Екатерина была чрезвычайно довольна невесткой — покорна, почтительна, послушна, называла ее «моя любезная дочь» и отмечала, что великая княгиня «с большим усердием и сердечностью выполняет возложенные на нее обязанности». Главную же свою миссию — обеспечение престолонаследия — Мария Федоровна выполнила более чем успешно, подарив мужу четырех сыновей и шесть дочек, из которых в раннем детстве умер только один ребенок — Ольга. Заслуги невестки по укреплению династии свекровь отметила восхищенно-насмешливой фразой: «Право, сударыня, ты мастерица детей на свет производить».
Павел был горячо привязан к супруге и жил с ней душа в душу. И только его «дружба невинная и чистая» с фрейлиной Екатериной Нелидовой несколько смутила семейное счастье великокняжеской четы. Но смирившись с наличием соперницы, Мария Федоровна даже смогла с ней подружиться. «Я получила два Ваших письма вчера вечером, моя добрейшая и дражайшая подруга... — писала она Нелидовой из Гатчины девятого октября 1797 года. — Наш дорогой Император чувствует себя хорошо, если не считать засорения печени, ломоту, ишиас, ипохондрию, боли в суставах и слабость, но благодаря Богу эти неприятности не влияют ни на его аппетит, ни на расположение его духа».

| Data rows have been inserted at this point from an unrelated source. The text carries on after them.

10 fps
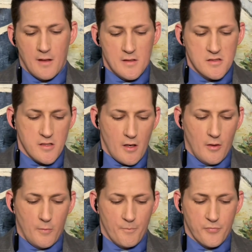
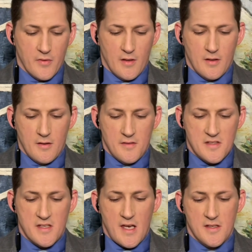So,
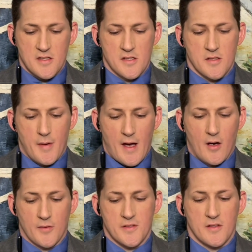this case is
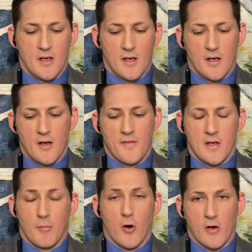about the
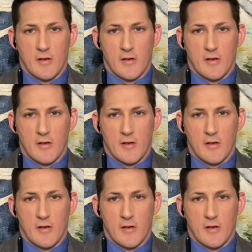Amari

Разлад между супругами возник только после того, как Павел в бумагах покойной матери нашел документ, из которого узнал, что Екатерина намеревалась лишить его престола и передать державу внуку Александру. При этом императрица потребовала у супруги сына подписать заготовленный акт отречения. И хотя Мария Федоровна наотрез отказалась, Павел очень рассердился на жену за то, что скрыла от него затею. И сколько потом та ни уверяла, что свекровь сильно разгневалась по поводу ее отказа и что скрыла она от него намерение императрицы только из великой любви, оберегая его чувства к матери, он, увы, перестал ей верить.

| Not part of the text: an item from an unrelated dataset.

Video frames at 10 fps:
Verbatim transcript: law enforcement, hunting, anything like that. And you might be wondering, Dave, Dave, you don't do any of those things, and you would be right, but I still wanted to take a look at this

Увлекшись воспоминаниями, Мария Федоровна чуть не опоздала к началу вахт-парада. Закутавшись в соболью шубу и прихватив муфту, в сопровождении фрейлины Протасовой 2-й она вышла из замка, торопливо перешла Трехпролетный мост и заняла место у стоявших в каре гвардейцев в самом начале площади Коннетабля. К счастью, Павел с наследником задерживались. Она обвела взглядом открытое пространство парадного плаца, на котором расположились несколько батальонов гвардии и Казачий эскадрон, и в очередной раз поразилась мрачной мощи и суровой замкнутости Михайловского замка, который Павел замыслил как неприступную крепость.

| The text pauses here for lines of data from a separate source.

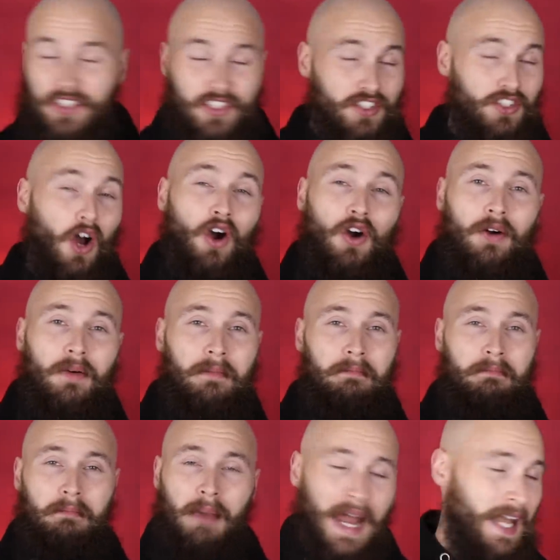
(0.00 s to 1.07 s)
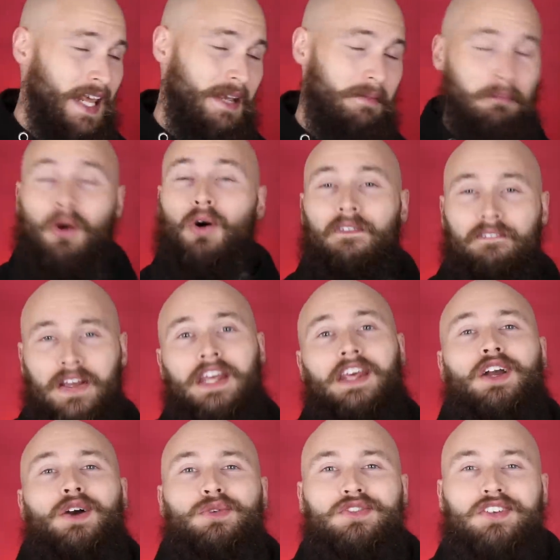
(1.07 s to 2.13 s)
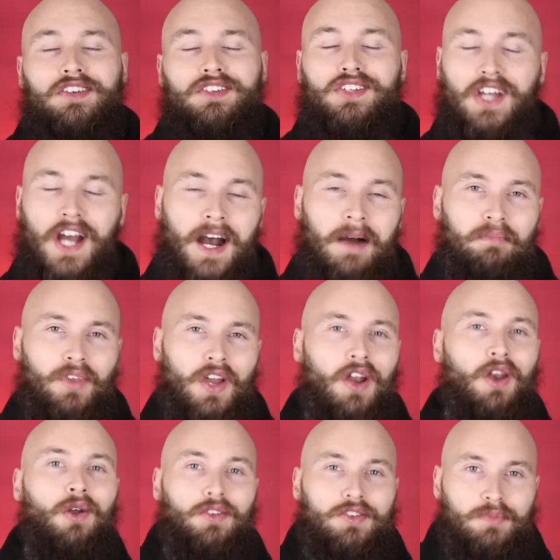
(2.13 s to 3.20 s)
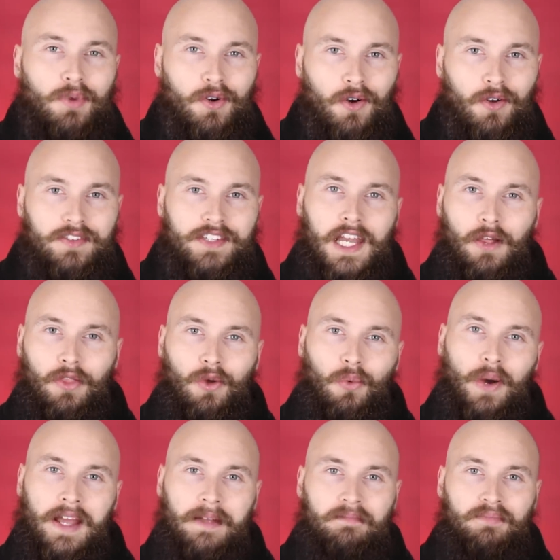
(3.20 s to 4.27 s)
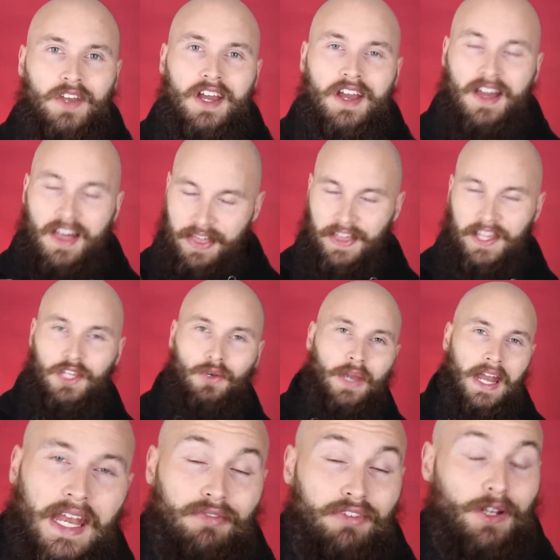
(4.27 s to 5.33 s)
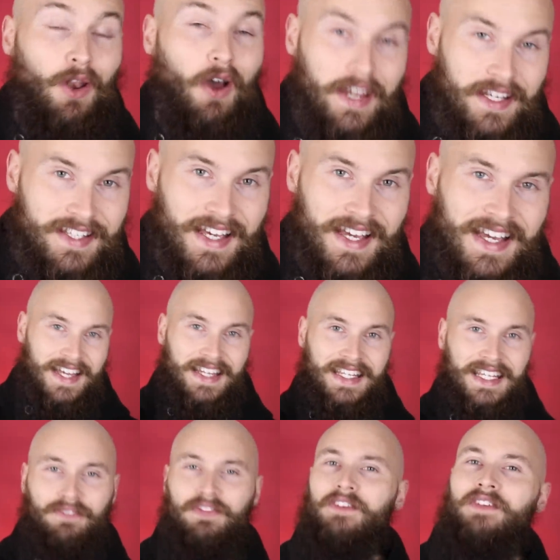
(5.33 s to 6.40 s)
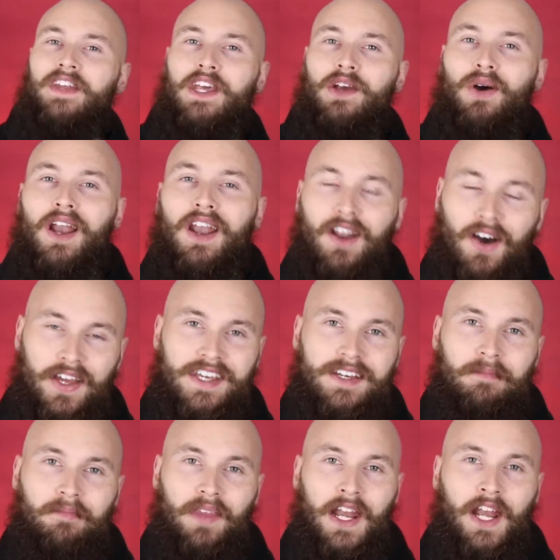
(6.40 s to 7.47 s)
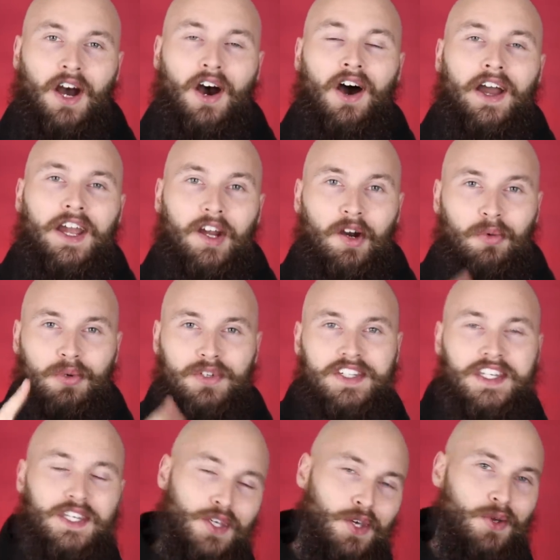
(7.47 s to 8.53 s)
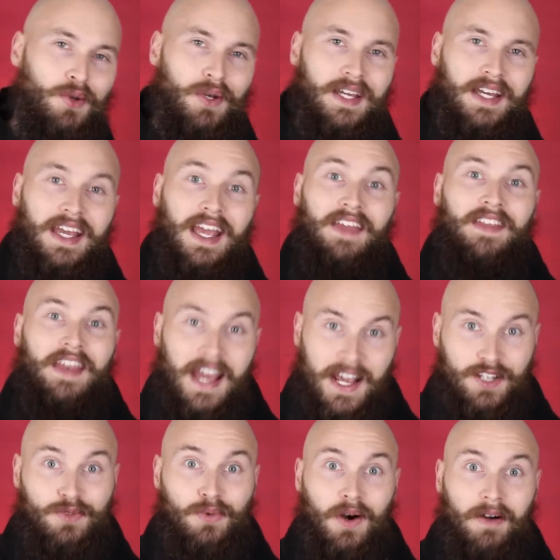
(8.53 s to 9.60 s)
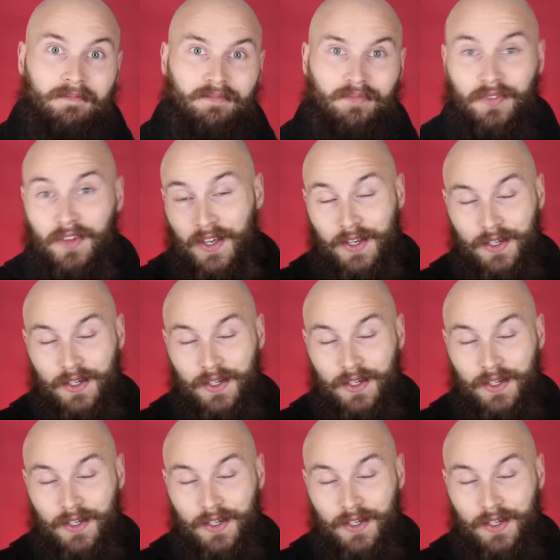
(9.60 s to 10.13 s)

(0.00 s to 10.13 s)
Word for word: So many more videos to come, lots more content on the way. Thank you again. If you liked it, give the video a like and I will see you in the next one.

«...Мари, я хочу построить новую резиденцию, — сказал он ей в первый же месяц царствования. — Помните, какие романтические дворцы-замки мы видели во время путешествия по Европе? Я еще делал с них карандашные наброски. Найдите их, душа моя, они должны храниться в ваших бумагах». Просьба не удивила Марию Федоровну: она знала, что Павел не любил Зимний дворец, где все напоминало ему о ненавистной матери. «Здесь витает женский дух, — говорил он, неприятно морщась. — Разве такой должна быть резиденция российского императора?»